Кроуфорд догадался, что они были на периферии поля внимания Грай ― волнение воды, без сомнений, произвела третья сестра, слепо заворочавшаяся под водой, когда ее восприятия коснулось проплывающее мимо сердце.
* * *Время пришло. Он положил сердце на колени, а затем, с безграничным отвращением, открыл банку. «Если бы только можно было миновать чашу сию», ― в жалкой попытке пошутить подумал он ― затем глубоко вдохнул и поднес пузырек к губам.
Каким-то образом охватившее его отвращение было столь всепоглощающим, что его даже не стошнило от вкуса чеснока, уксуса и ржавчины. Когда содержимого в банке осталось на пару ложек, он украдкой вылил остатки на дощатый настил и наступил на образовавшуюся лужицу; затем он выбросил опустевшую склянку в море, чувствуя, будто поделился ею с другом. Он вспомнил, что перед тем как Австрийцы захватили власть, Доджи ежегодно принимали участие в древнем обряде, который был призван поженить город с морем. «Помоги мне сегодня», ― мысленно попросил он темные волны.
Канал перед глазами растворился, он лежал на спине, на узкой кровати, под низко нависающем деревянным потолком. Глаза жгло, а в горле было сухо.
― Добрый вечер, милорд, ― сказал он по-английски. Губы были обветренные и потрескавшиеся.
― Вот и ты, ― услышал он хриплый голос. ― Уже пора?
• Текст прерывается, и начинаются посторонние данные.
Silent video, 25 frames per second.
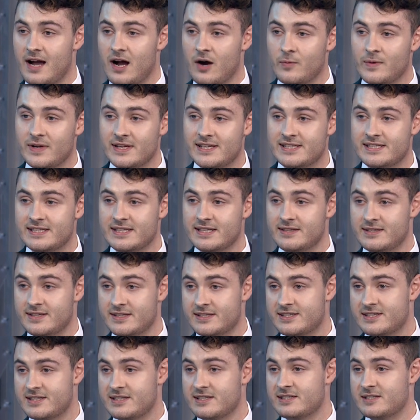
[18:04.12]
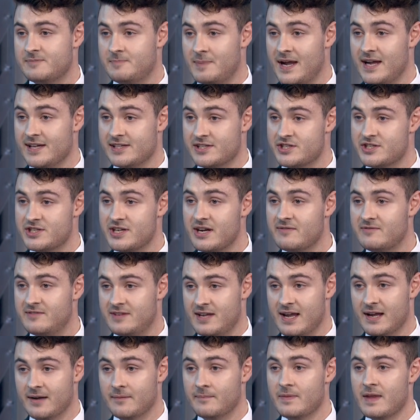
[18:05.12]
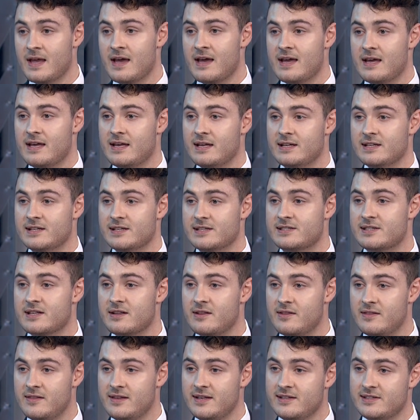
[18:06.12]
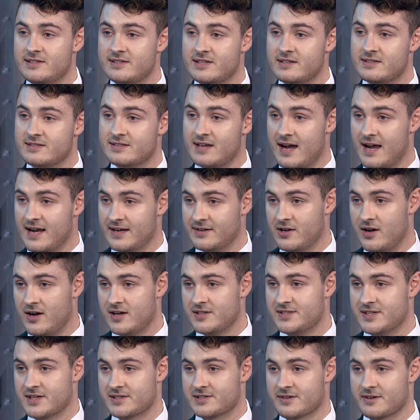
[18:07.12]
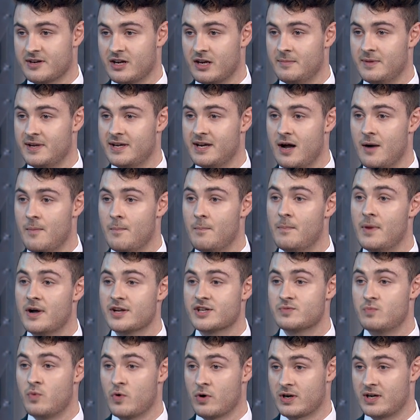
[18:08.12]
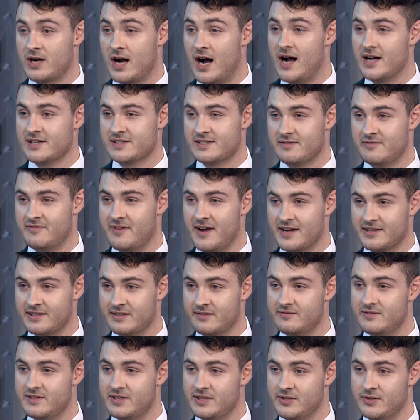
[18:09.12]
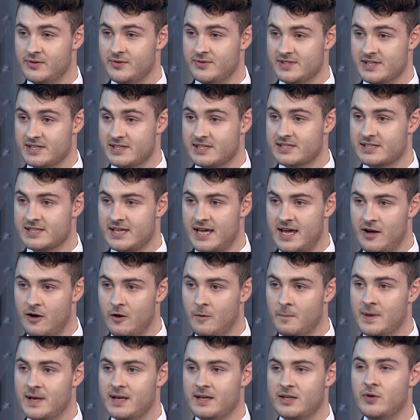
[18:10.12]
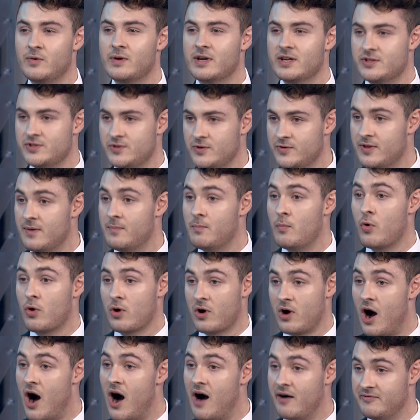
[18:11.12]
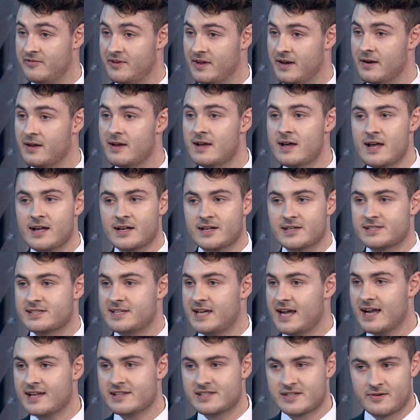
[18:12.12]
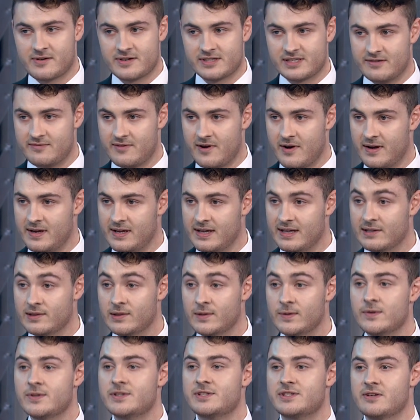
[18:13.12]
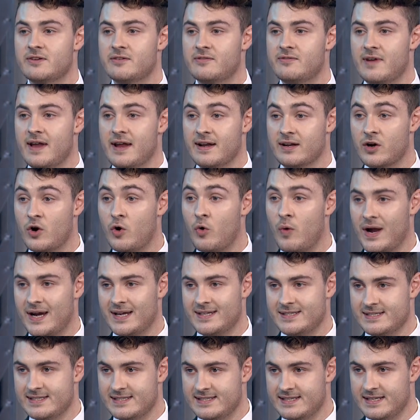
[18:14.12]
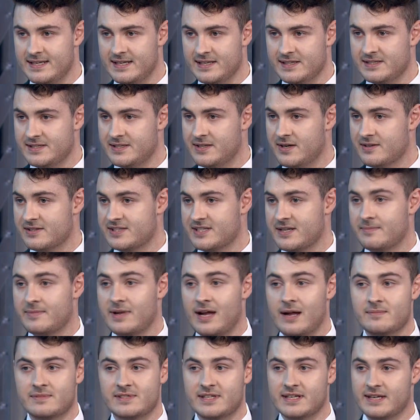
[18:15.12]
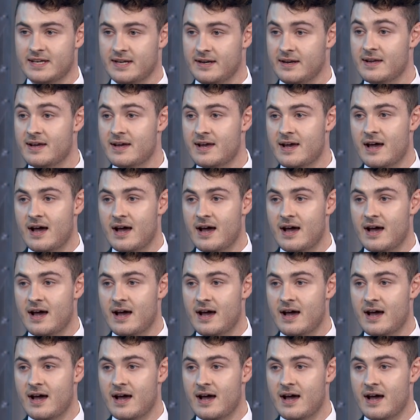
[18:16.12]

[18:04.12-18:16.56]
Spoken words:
how we see this space shifting is these diagnostics are going to become much more cost effective to use at scale, meaning you can do them more often. Because cancer is a very elusive and quick disease. You know, sometimes it can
Голова повернулась в сторону, и Кроуфорд увидел наполненную водой ванну.
― Нет, еще нет. Сделаешь это, когда я буду сходить на берег. Я загодя подам сигнал, чтобы ты успел в нее залезть.
― Черт бы побрал все эти твои махинации, ― проскрежетал Байрон. Он умолк на мгновение, затем с нежностью в голосе сказал, ― Боже, она прекраснейший город на земле, ― и Кроуфорд понял, что Байрон, пока он разглядывал его комнату в Лериче, смотрел его глазами на Венецию.
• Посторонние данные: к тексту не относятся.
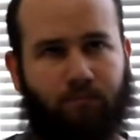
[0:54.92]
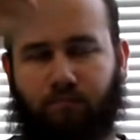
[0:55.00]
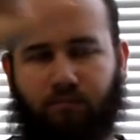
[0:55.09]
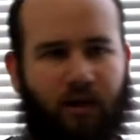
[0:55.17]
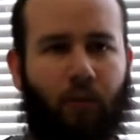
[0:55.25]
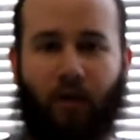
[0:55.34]

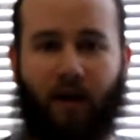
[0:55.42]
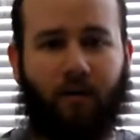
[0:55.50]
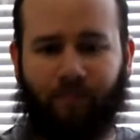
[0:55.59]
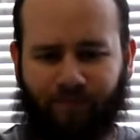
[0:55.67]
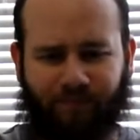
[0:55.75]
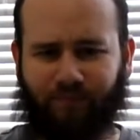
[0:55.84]
somewhere.
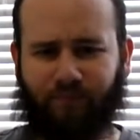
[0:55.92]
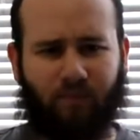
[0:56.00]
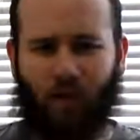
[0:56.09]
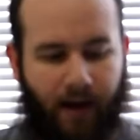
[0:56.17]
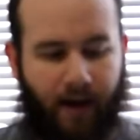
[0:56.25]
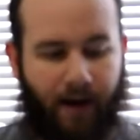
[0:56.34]

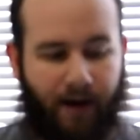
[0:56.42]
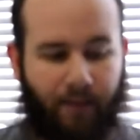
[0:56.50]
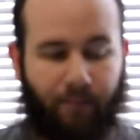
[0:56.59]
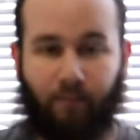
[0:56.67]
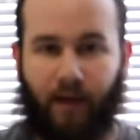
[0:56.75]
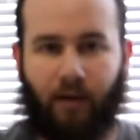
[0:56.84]

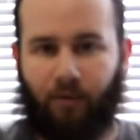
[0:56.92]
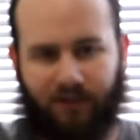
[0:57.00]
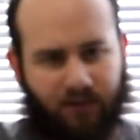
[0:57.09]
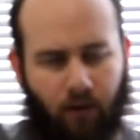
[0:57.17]
Anyways,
Легким усилием воли Кроуфорд вернулся в свое тело. Гондольер озадаченно уставился на него, и Кроуфорд сообразил, что должно быть говорил сам с собой. Байрон стиснул руку Кроуфорда державшую пакет с сердцем Шелли, и Кроуфорд немного расслабил пальцы.
Гондола забрала немного к западу, и ее нос указывал теперь точно на расположившийся на востоке Дворец Дожей. Совсем близко, впереди, широкие каменные ступени ощетинились рядами пришвартованных под прямыми углами гондол, и гондола Кроуфорда уже проплывала между двумя дальними швартовочными столбами.
― Залезай в ванну, ― скомандовал он.
Кроуфорд увидел, как пришвартованные гондолы приблизились, а затем оказались по бокам, когда их суденышко было искусно втиснуто между двумя другими, и он напрягся в ожидании предстоящих усилий ― но, несмотря на это, издал невольный вскрик, когда внезапно почувствовал охватившую его до пояса холодную воду.
Джозефина подпрыгнула и уставилась на него, и он умудрился успокаивающе махнуть рукой. ― Хвала богу, да, ― стуча зубами, произнес он, ― все идет, как запланировано. Мы… в ванне.